*WHAT THE TASK ASKS*. Repeat every record exactly, but keep images out of the copy.

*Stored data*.
• • • • •

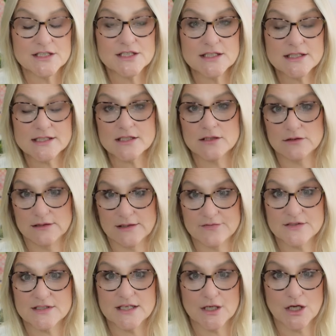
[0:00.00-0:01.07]
She still
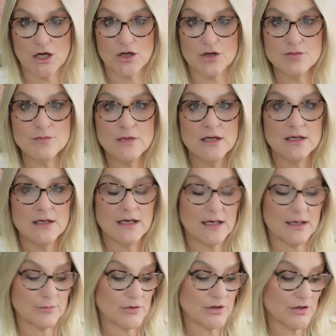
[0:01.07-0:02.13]
lives at home
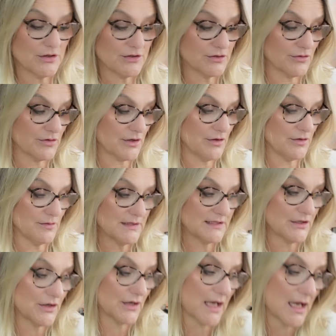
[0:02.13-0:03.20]
with her daughter, who is
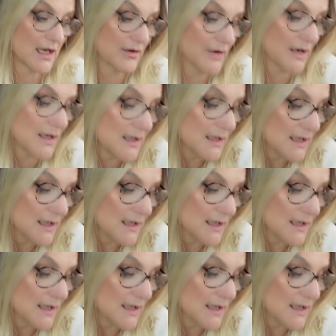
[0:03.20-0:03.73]
her carer,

• • • • •

*RESPONSE*.
[0:00.00-0:01.07]
She still
[0:01.07-0:02.13]
lives at home
[0:02.13-0:03.20]
with her daughter, who is
[0:03.20-0:03.73]
her carer,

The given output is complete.